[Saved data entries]
******************************
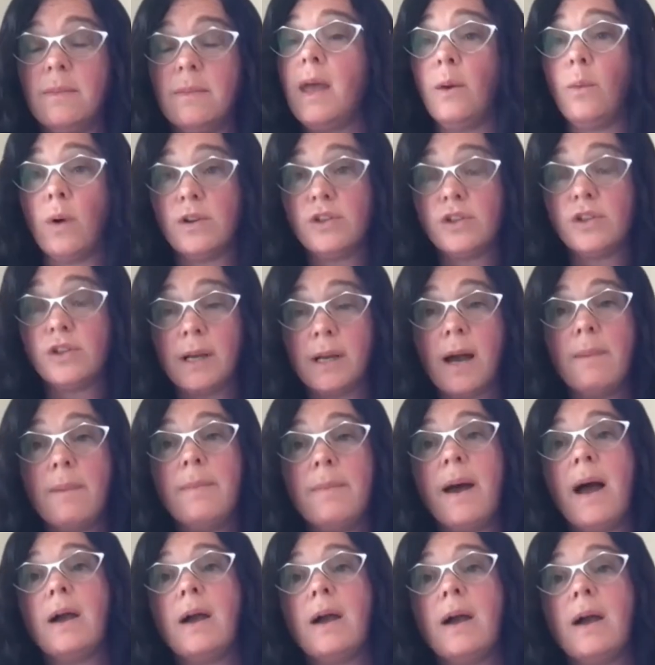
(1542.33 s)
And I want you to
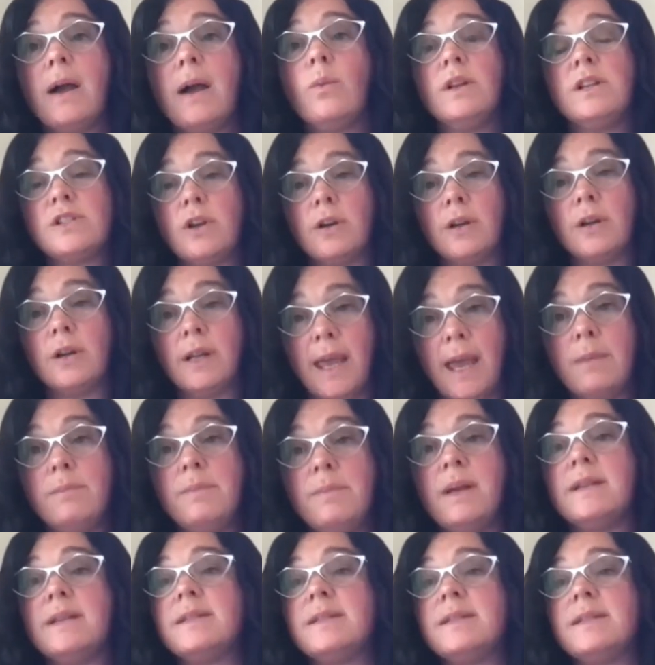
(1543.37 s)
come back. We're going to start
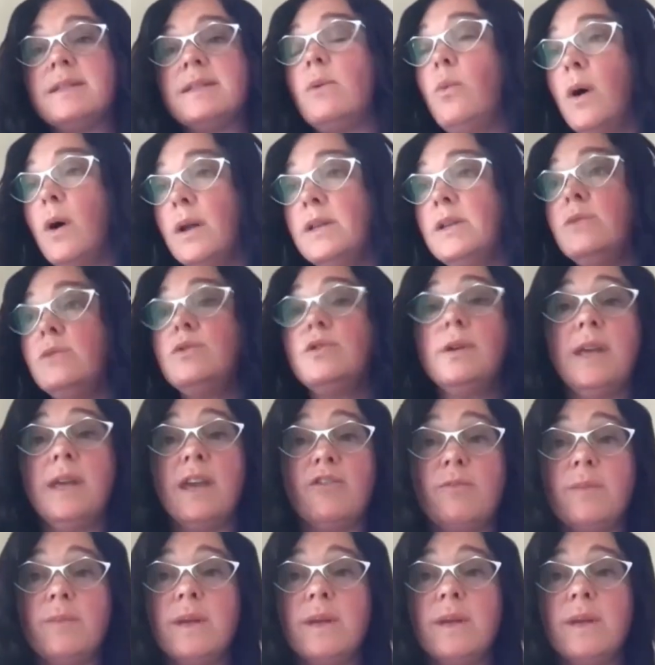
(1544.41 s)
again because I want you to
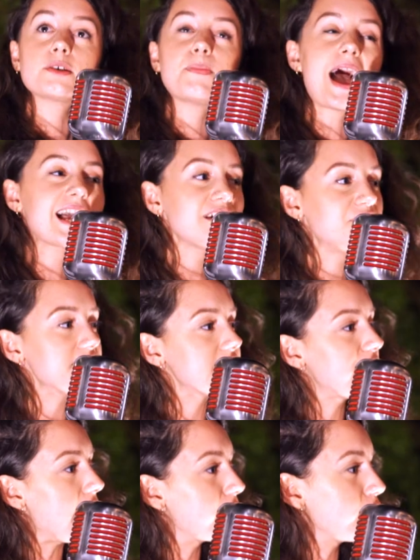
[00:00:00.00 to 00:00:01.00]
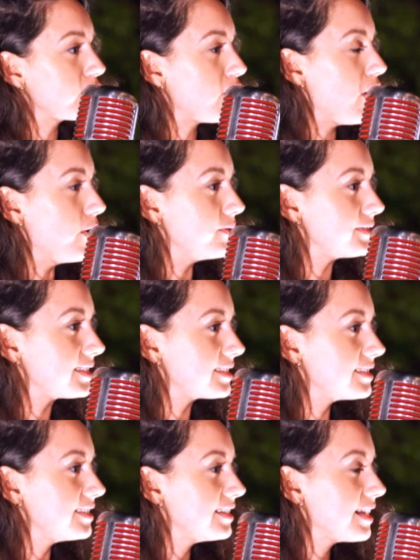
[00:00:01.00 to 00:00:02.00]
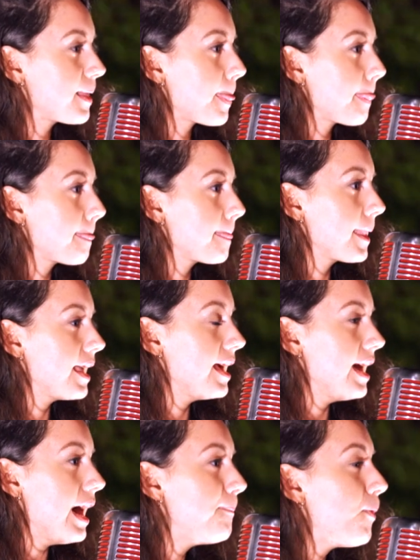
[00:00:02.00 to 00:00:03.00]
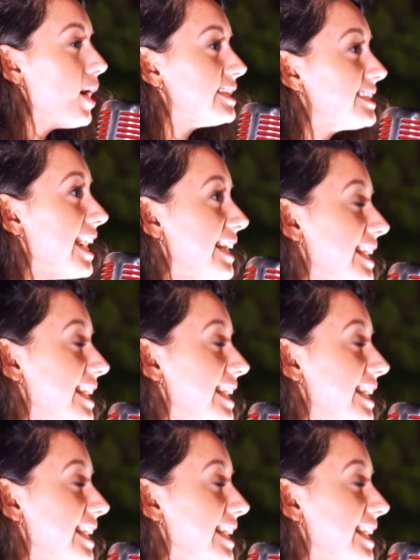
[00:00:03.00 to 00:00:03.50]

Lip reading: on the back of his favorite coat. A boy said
******************************
* _BRIEF_: Could you transcribe every entry above exactly, leaving out the images?

* _TASK SOLUTION_:
(1542.33 s)
And I want you to
(1543.37 s)
come back. We're going to start
(1544.41 s)
again because I want you to
[00:00:00.00 to 00:00:01.00]
[00:00:01.00 to 00:00:02.00]
[00:00:02.00 to 00:00:03.00]
[00:00:03.00 to 00:00:03.50]

Lip reading: on the back of his favorite coat. A boy said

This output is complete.